What Prior Art Documents Should You Include in the IDS?
You must submit any document that could be used by the examiner to reject your patent application. The legal requirement is to disclose material information or any information that could aid the examiner in reviewing your application. Documents dated after the filing of your patent application are not considered prior art and need not be submitted.
Sometimes, you may have forgotten about prior art that you came across a long time ago, inadvertently omitting them from your submission. Here’s a checklist of potentially relevant prior art information that you should search for and include in the Information Disclosure Statement:
- Any prior art document you or your patent attorney discovered during a prior art search.
- Any prior art document in a related U.S. or foreign patent application that shares a claim of priority or deals with a similar subject matter.
- Any offers for sale (even to a single person) made more than a year before the patent application’s filing date.
- Any web pages you published that disclose the invention, provided they were made public more than a year before the filing date.
- Any public disclosures or demonstrations made during trade shows or other events more than a year prior to the patent application’s filing date.
If you’re uncertain about whether a document is relevant to your invention’s patentability, it’s best to include it in the IDS. There’s no harm in sharing too much information with the patent office, and it ensures transparency in your application. Remember, it’s always better to err on the side of caution.
What Information Should You List in Your Information Disclosure Statement?
Inventors often mistakenly assume that their own products are not considered prior art. However, any offer for sale, public demonstration, or published material made more than a year before the patent application’s filing date is indeed prior art. If you attended a trade show more than a year prior to filing your patent application, any products or services discussed at that trade show are considered prior art and must be included in the IDS.
Even a webpage on your own website or a product listing on Amazon qualifies as prior art if it occurred more than a year before the patent application’s filing date.
Do You Need to Conduct a Prior Art Search for the IDS?
No, you are not obligated to conduct a prior art search to find information for the IDS. The duty of candor and good faith does not require you to search for prior art. It is the examiner’s responsibility to conduct a patent search to determine the novelty and non-obviousness of your invention.
When Should You File the Information Disclosure Statement?
Typically, one IDS is filed within three months after submitting the patent application. You should file the results of your patent search, any relevant documents you found before hiring your patent attorney, and the results of any formal patent search you conducted.
During the application process, you may need to file one or more IDSs as you uncover additional prior art references. As you find new information, you must file additional IDSs to disclose these discoveries.
According to 37 CFR 1.97, the timing of filing the IDS affects whether the examiner will consider the prior art you submit:
- If you file the IDS within three months of the patent application’s filing date, the examiner must consider the information you provide.

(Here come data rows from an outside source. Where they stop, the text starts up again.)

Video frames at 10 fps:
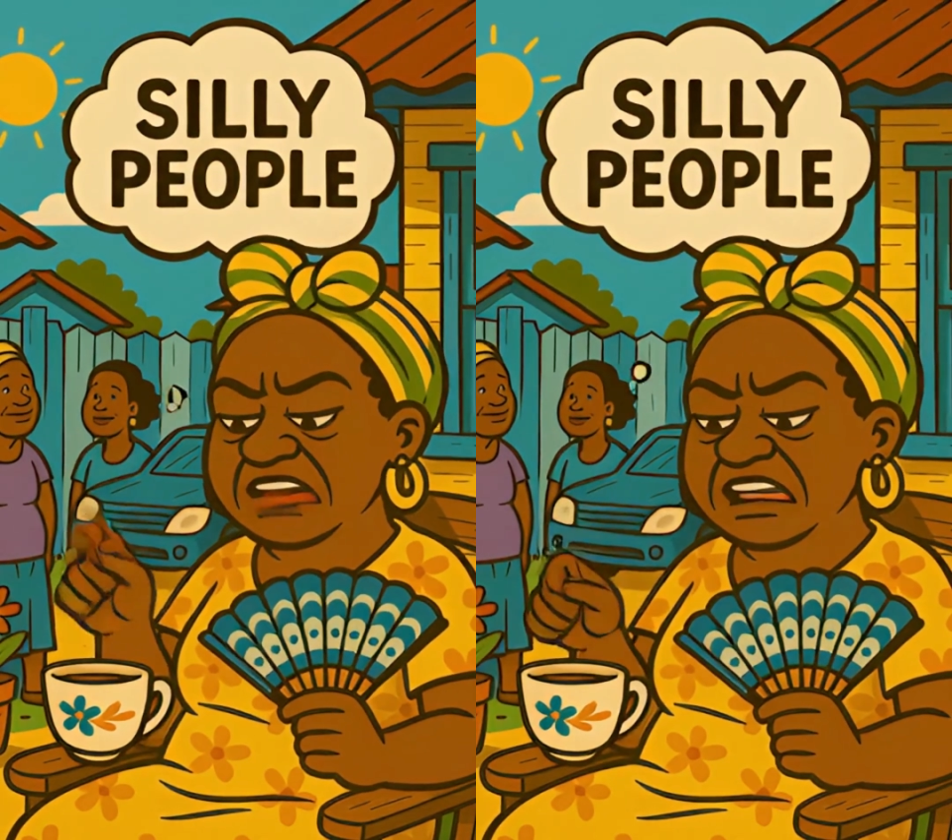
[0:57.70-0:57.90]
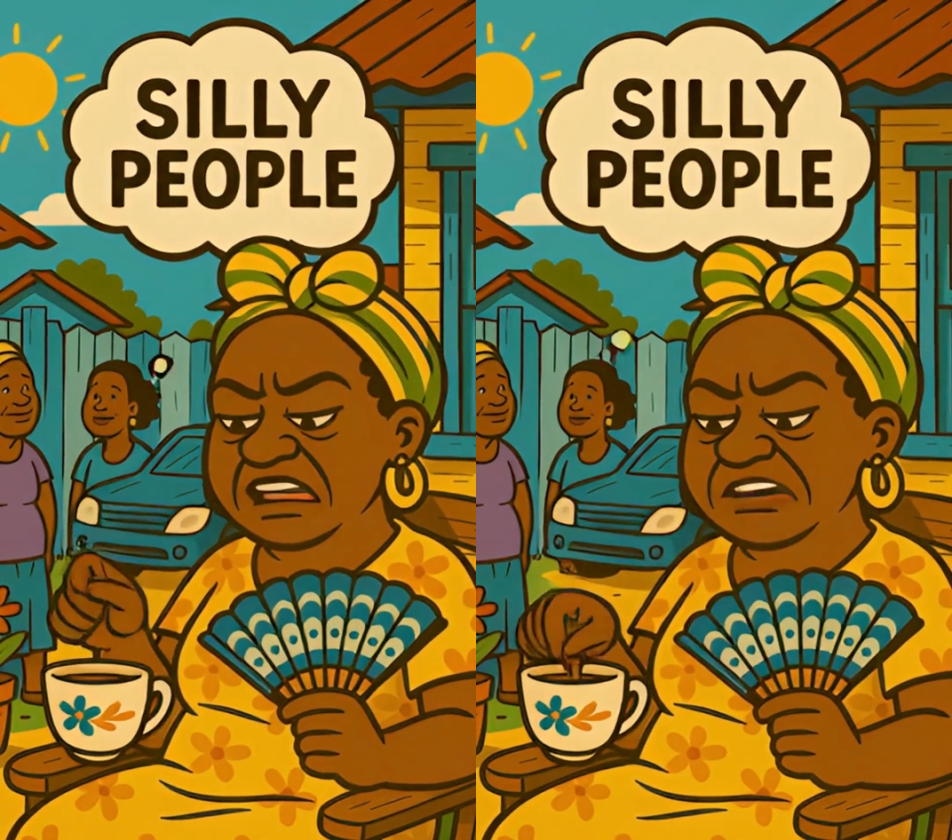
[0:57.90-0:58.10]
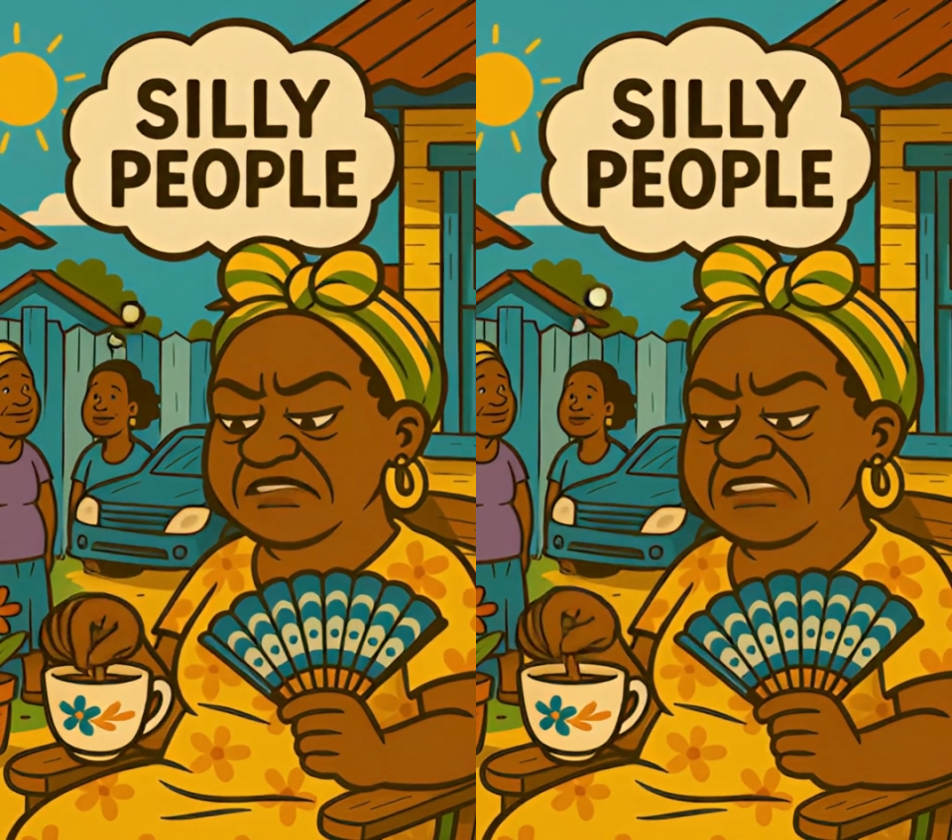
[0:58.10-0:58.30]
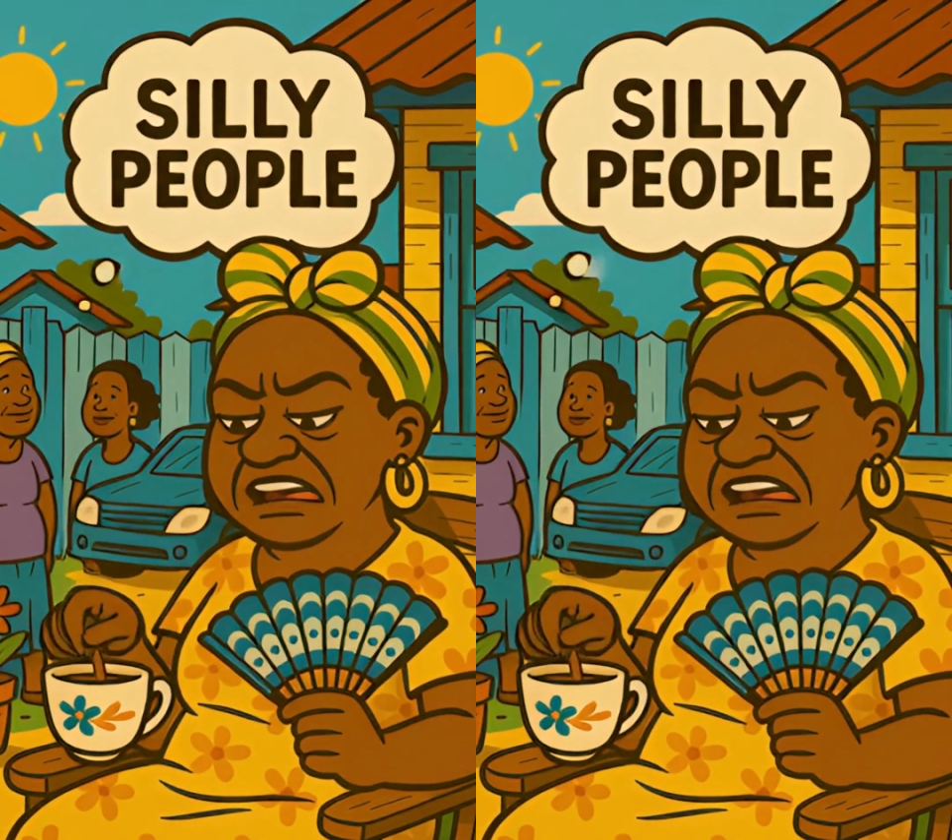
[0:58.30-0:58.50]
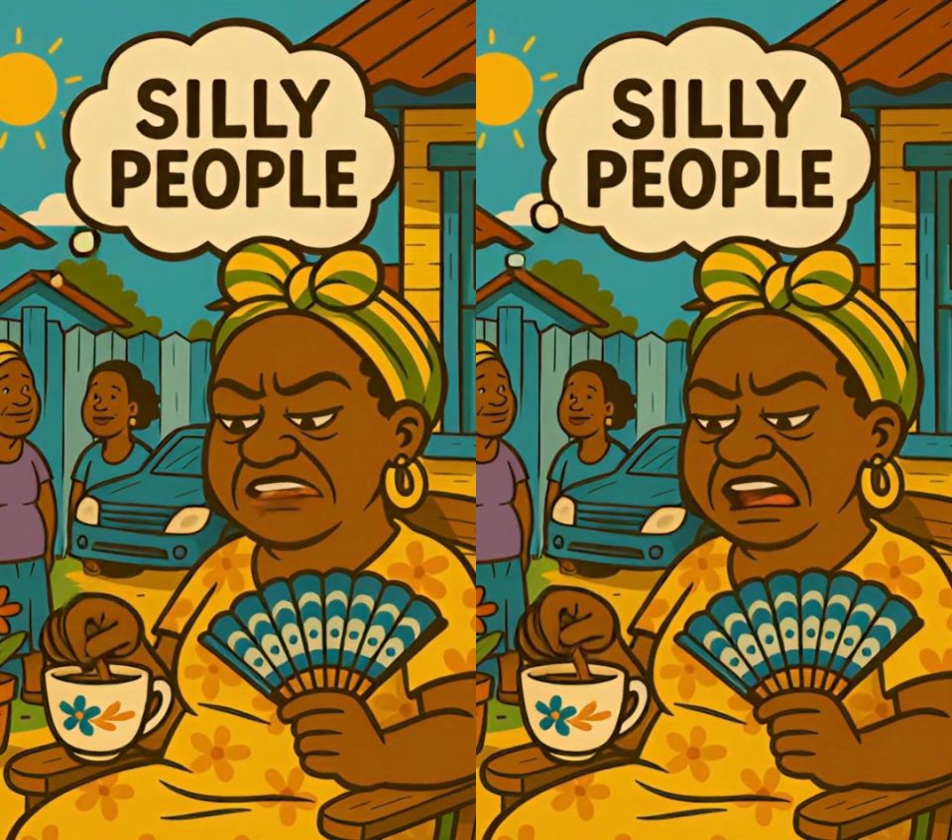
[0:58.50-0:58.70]
life was
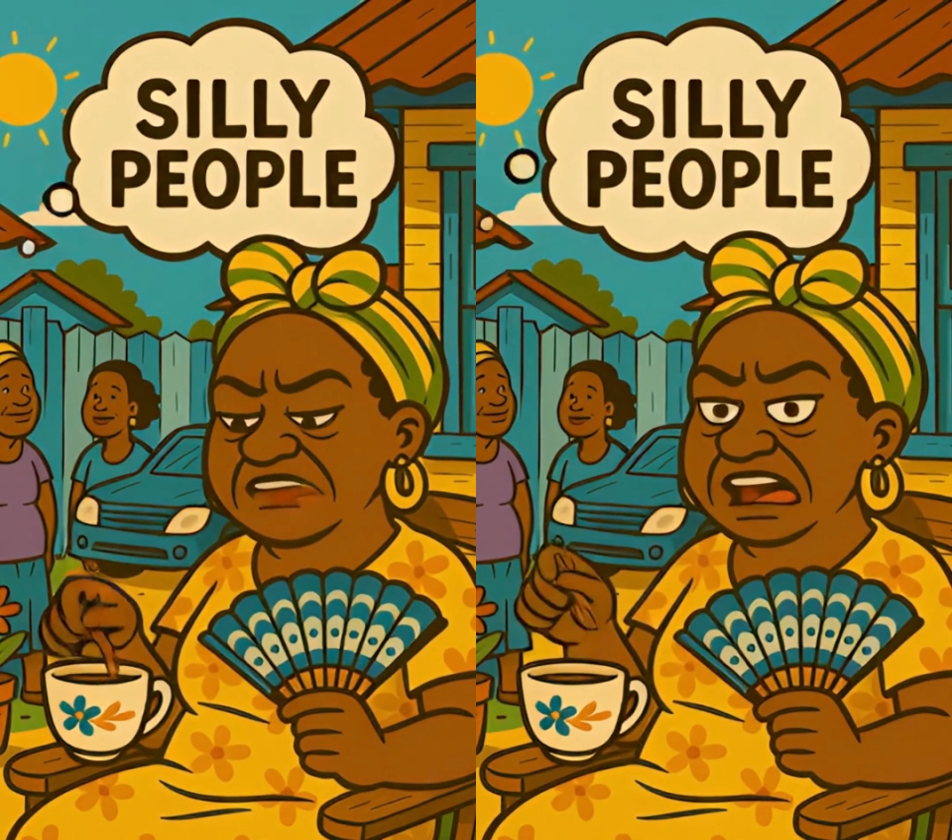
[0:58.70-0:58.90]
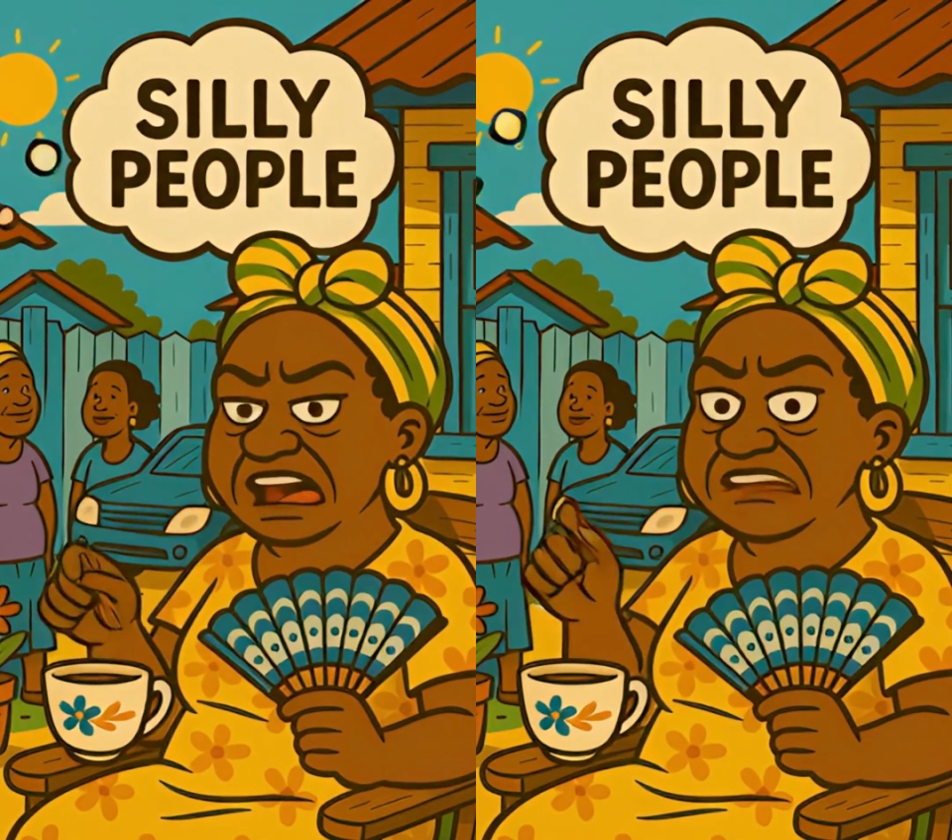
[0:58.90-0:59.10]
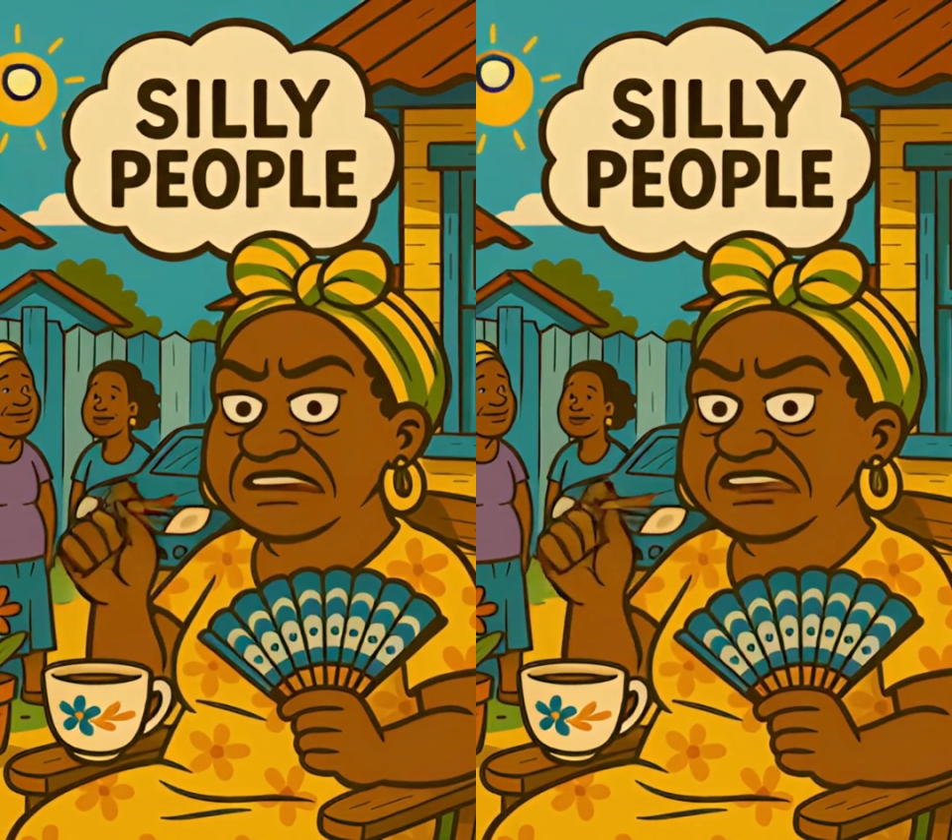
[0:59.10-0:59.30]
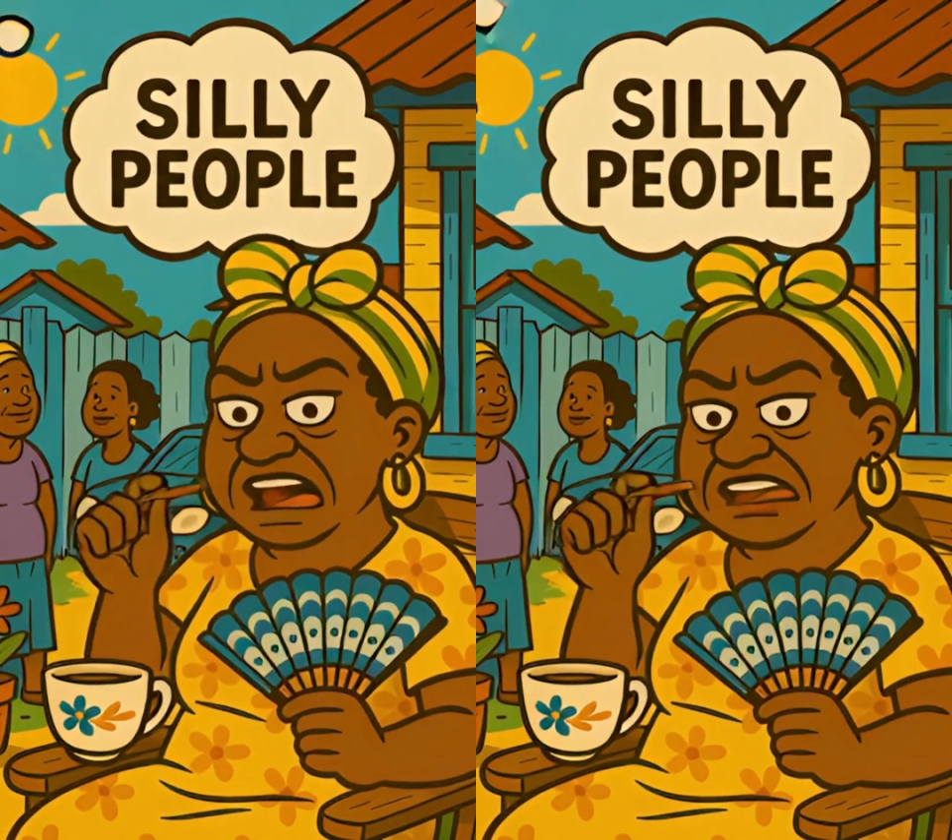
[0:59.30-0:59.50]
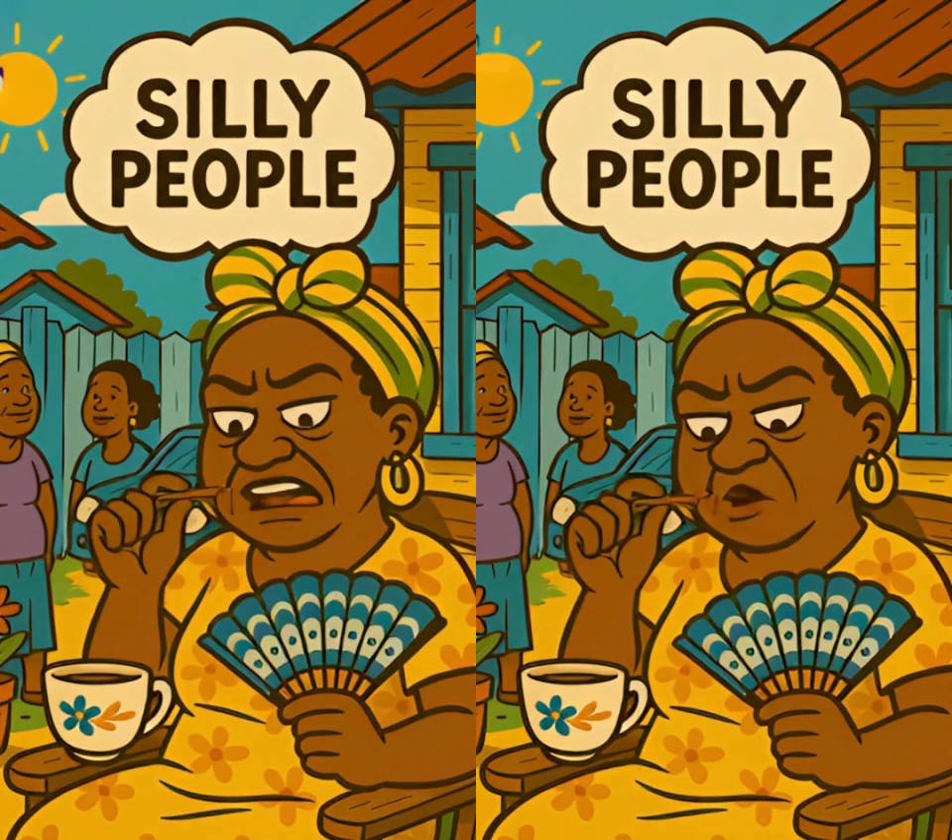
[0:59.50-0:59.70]
crumbling.
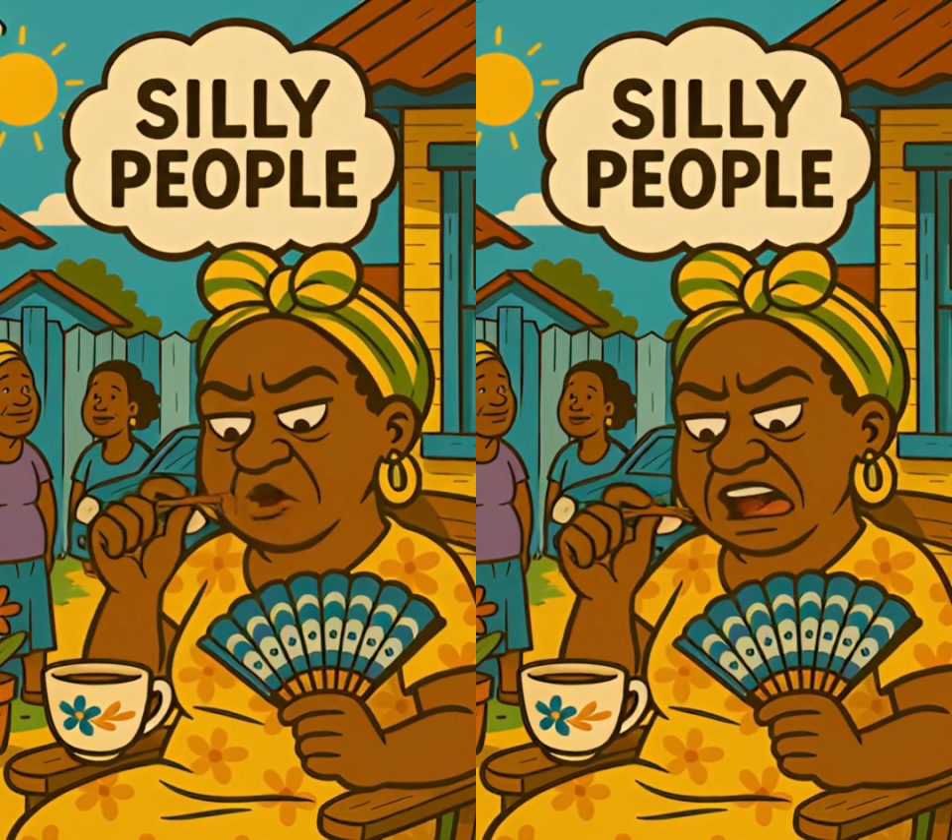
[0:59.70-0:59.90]
Her dream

- Even if you file the IDS after three months but before receiving the first office action, the examiner must still consider the information.
- If you file the IDS after receiving an office action, you can still satisfy your duty of candor and good faith. However, you must file the IDS within three months from the date you become aware of the prior art and pay the necessary fees.
In general, the Patent Office prefers prompt disclosure of any prior art information, preferably within three months. Filing within this period allows for better consideration of the information. Be aware that some cases may require a fee.
What Should You Do If You Discover Prior Art after the Final Office Action or Notice of Allowance?
Immediately inform your patent attorney. The discovered prior art must be submitted to the Patent Office within three months of its discovery if you want it to be considered. You will need to state that you were unaware of this prior art for more than three months and pay the corresponding fee.
In some cases, inventors hesitate to submit newly found prior art because it may lead to the examiner withdrawing the notice of allowance. While this is a possible outcome, it’s crucial to fulfill your duty of candor and good faith by disclosing any newly uncovered prior art to the patent office. Failure to do so may jeopardize the validity of the patent and any related patents.
What Should You Do If You Discover Prior Art after Paying the Issue Fee?
Once again, promptly notify your patent attorney. The patent is usually granted within four to six weeks after paying the issue fee, leaving little time to file the IDS. In such cases, you can utilize the Quick Path Information Disclosure Statement (QPIDS). Alongside the required documents, you must also submit Form PTO/SB/09.
Remember, open communication with your patent attorney is essential to ensure timely and accurate disclosure of any newly discovered prior art.